5. Checking Load Balance, Suspension, and Basket Drive Wear
Not every spin failure is a dead part. This 3.5 cu ft washer will abort spin if a heavy item, soaked rug, or unbalanced load throws the basket too far off-center. Test with an empty basket first, then with a small towel load distributed evenly around the agitator.
- If the tub leans to one side at rest or bounces more than once when you push it down by hand, inspect the suspension rod kit W10780045. Weak suspension rods can make the machine bang the cabinet and stop spinning even though the belt, splutch, and actuator are all fine.
- If the basket feels loose, clunks when you turn it by hand, or seems to slip relative to the agitator and shaft, inspect the basket-drive connection and drive block area. Wear here is less common than a bad splutch, but it can mimic a spin failure because the motor side works while the basket does not fully follow.
- This is also the moment to rule out a simple installation issue. Make sure the washer is level on all four feet and that the shipping base or packing material is not still affecting movement underneath.
6. Control Board, Capacitor, and Final Checks
If the lid lock works, the belt and splutch look healthy, the actuator shifts correctly, and the suspension is stable, move to the electrical side. Under this model number Whirlpool also lists a motor run capacitor, so a washer that only hums or struggles to start spin can have a weak capacitor or motor-side electrical problem.

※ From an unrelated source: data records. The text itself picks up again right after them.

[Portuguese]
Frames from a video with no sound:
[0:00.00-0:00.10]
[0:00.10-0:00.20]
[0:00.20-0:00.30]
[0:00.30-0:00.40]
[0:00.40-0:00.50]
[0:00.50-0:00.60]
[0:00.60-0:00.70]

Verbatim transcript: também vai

- Inspect the underbody harness and console connections for heat damage, corrosion, or a partially backed-out connector. Then inspect the main control area for burn marks or a connector that looks overheated. A control board should be the last suspect, not the first part you throw at the machine.

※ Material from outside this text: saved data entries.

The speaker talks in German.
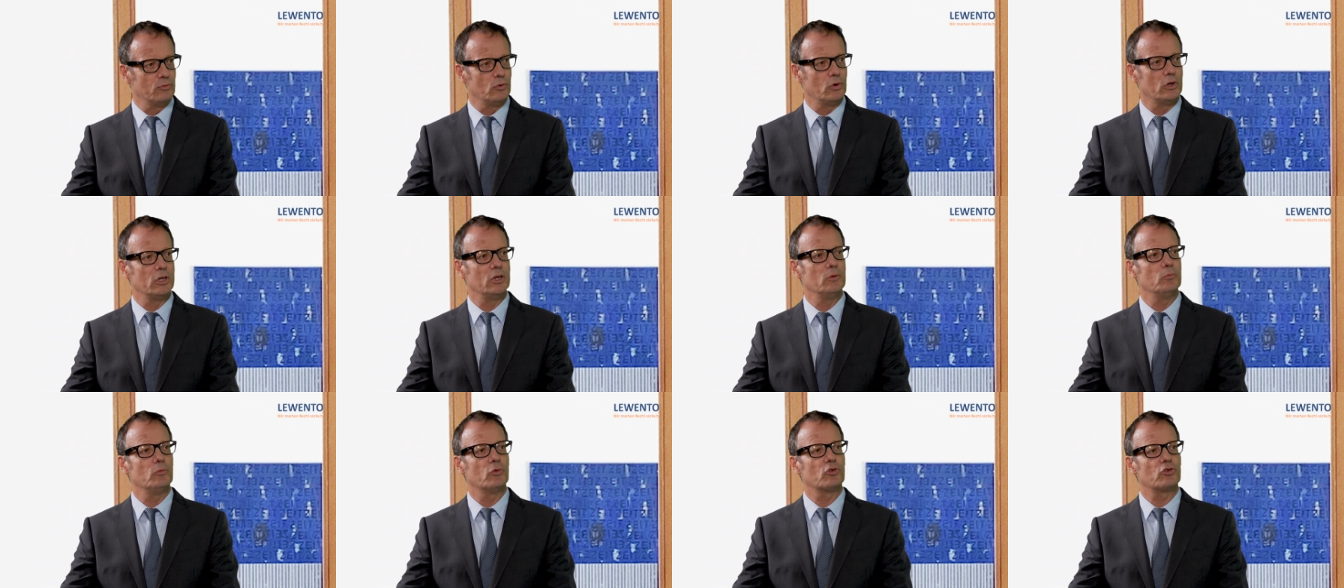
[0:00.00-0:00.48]
wo
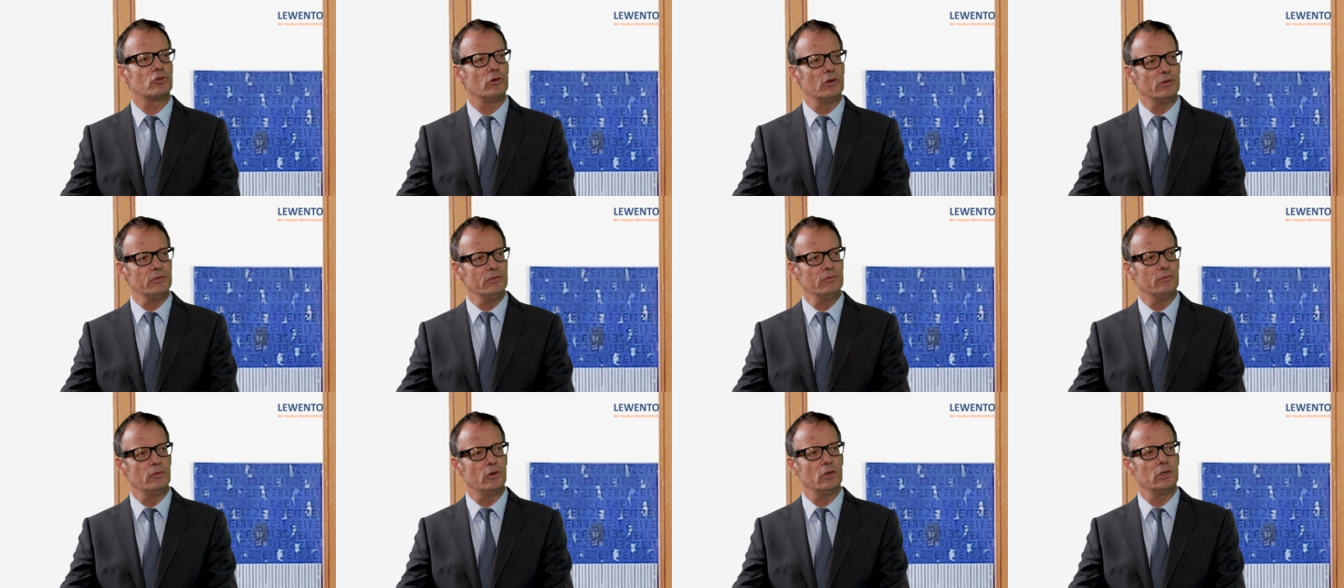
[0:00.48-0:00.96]
eben
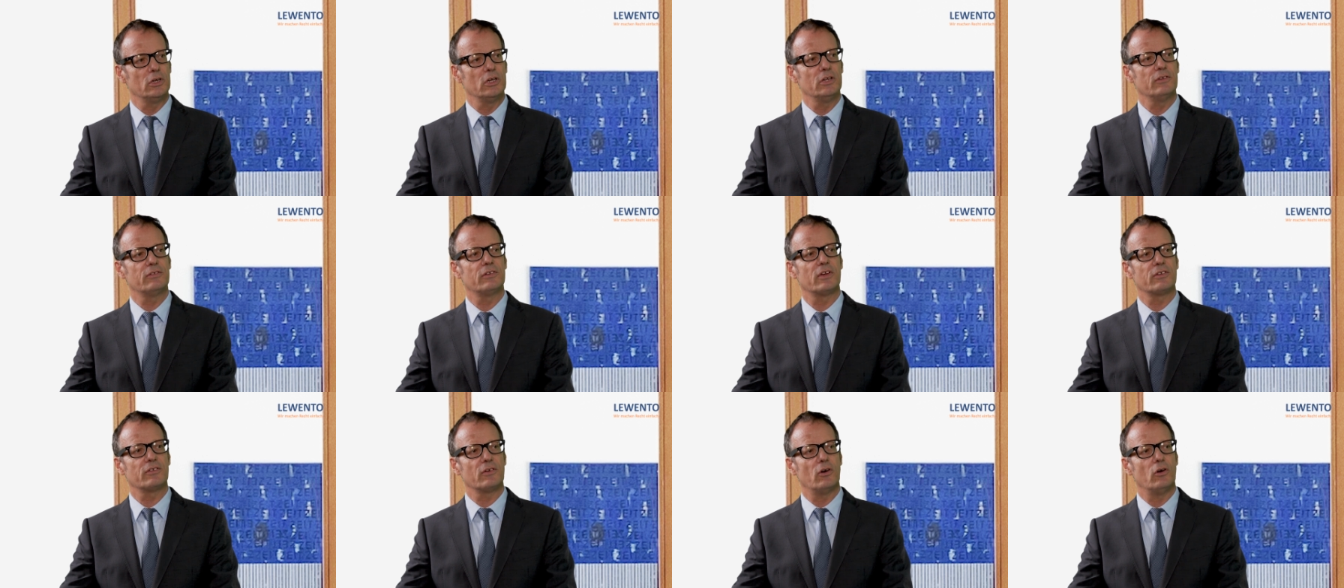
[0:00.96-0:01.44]
beschlossen worden
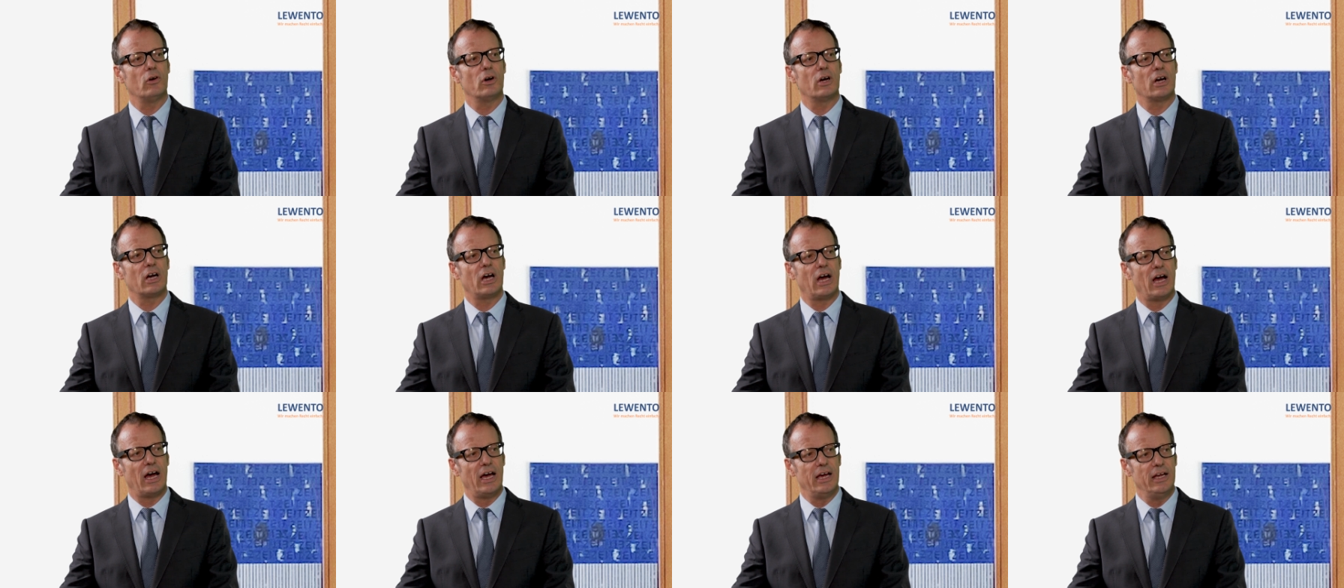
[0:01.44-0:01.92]
ist, dass auch
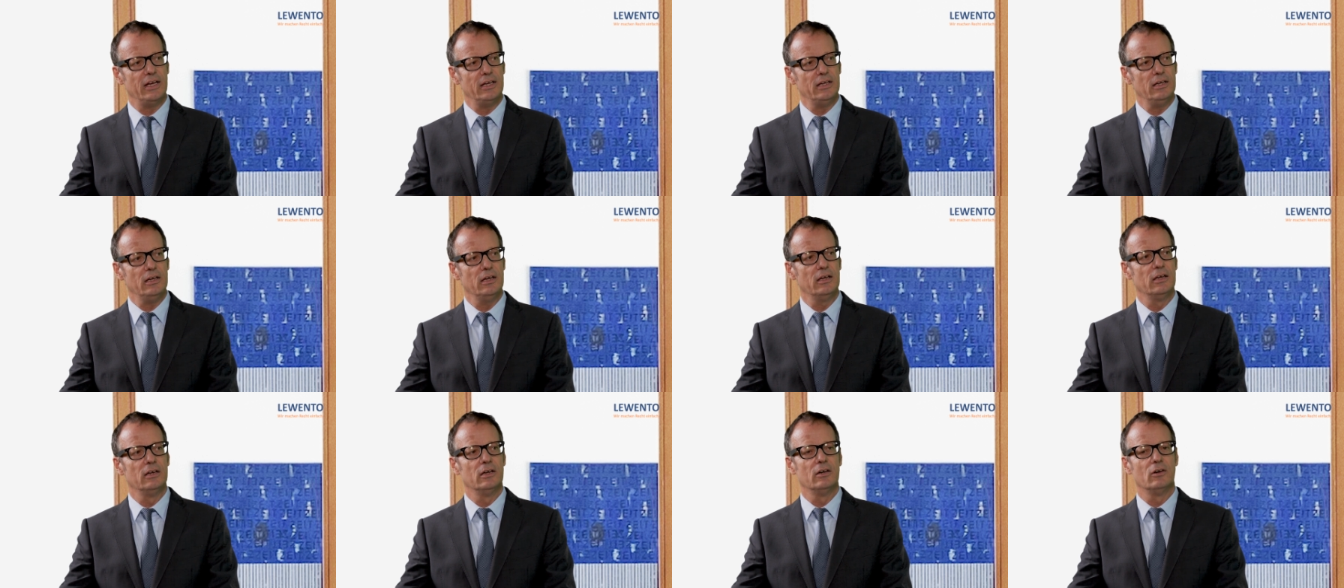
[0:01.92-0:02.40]

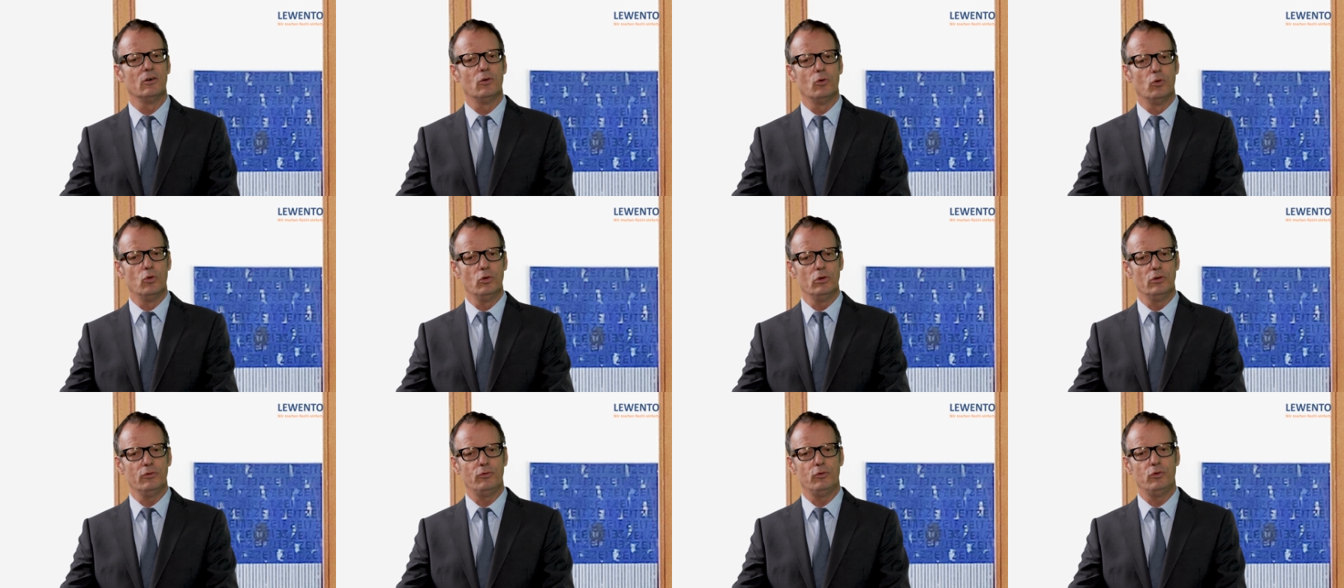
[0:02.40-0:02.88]
rein
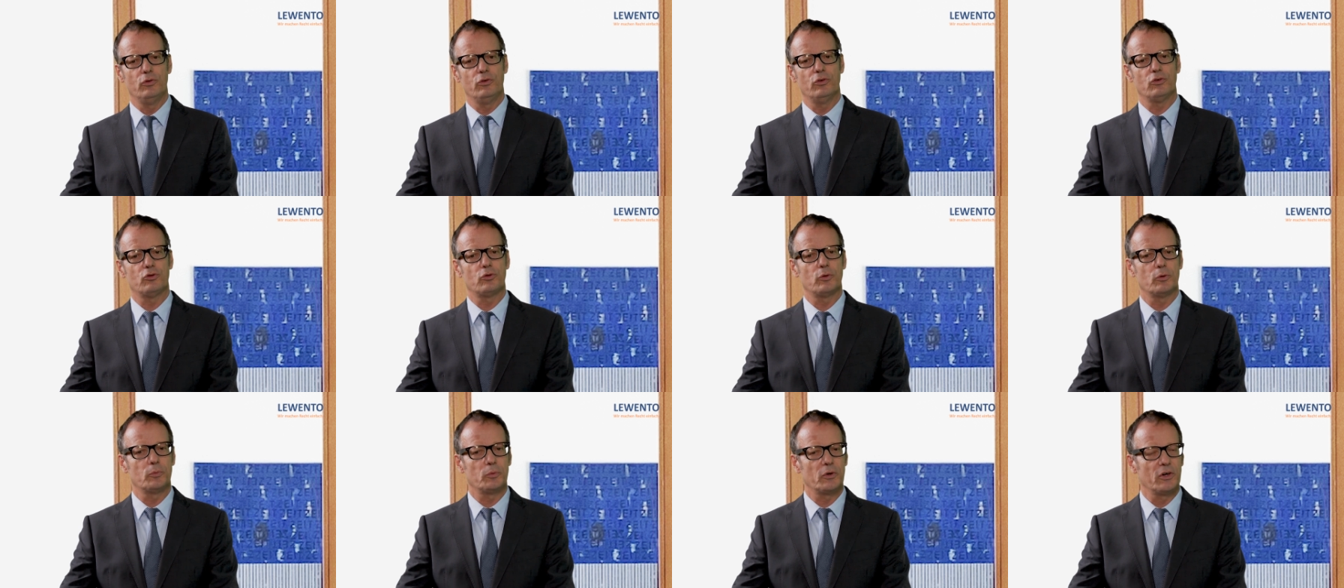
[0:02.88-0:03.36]
ohne
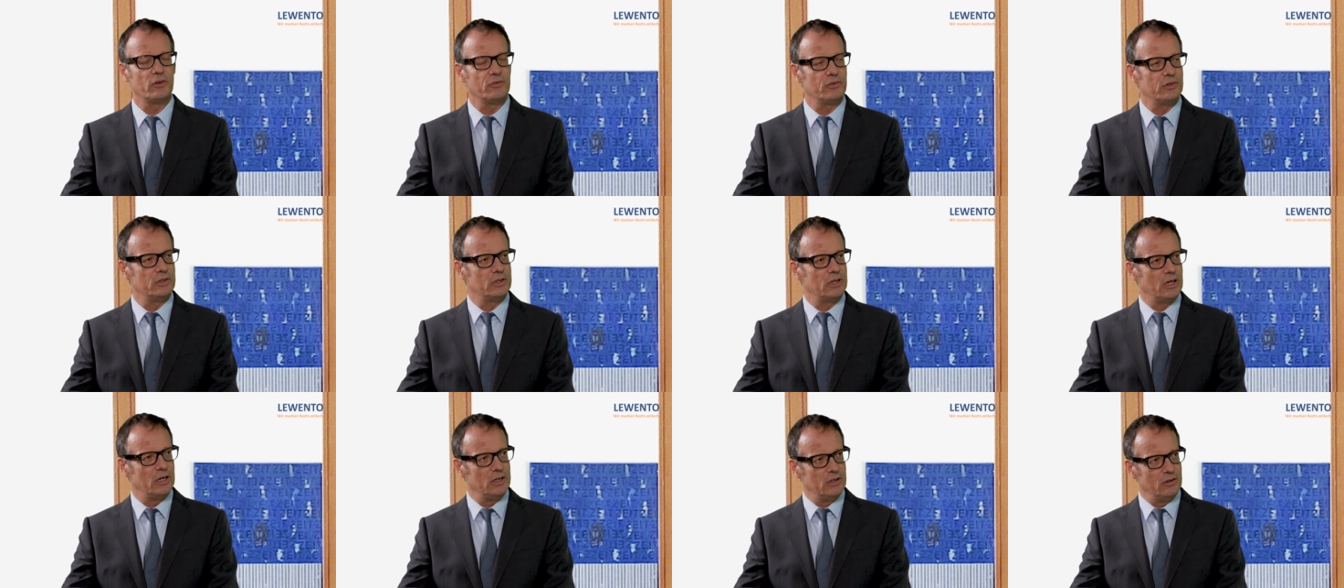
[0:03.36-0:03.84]
physische
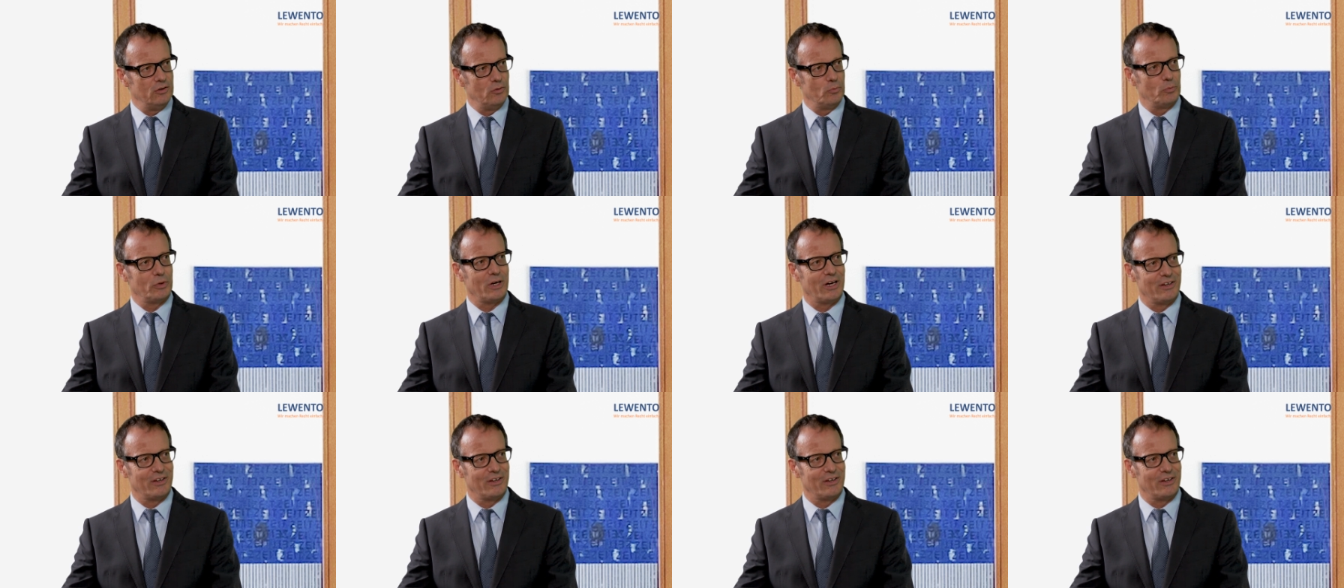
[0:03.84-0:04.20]
Präsident,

- Use the tech sheet to read stored fault codes if you have it. Faults related to lid lock, shifter position, or motor drive are far more helpful than guessing from sound alone. If diagnostics repeatedly point to the same subsystem, trust that path before ordering more parts.
- When the repair is complete, run calibration, then an empty Drain and Spin, then a small balanced load. The basket should lock, ramp up smoothly, and finish with clothes only slightly damp instead of dripping wet.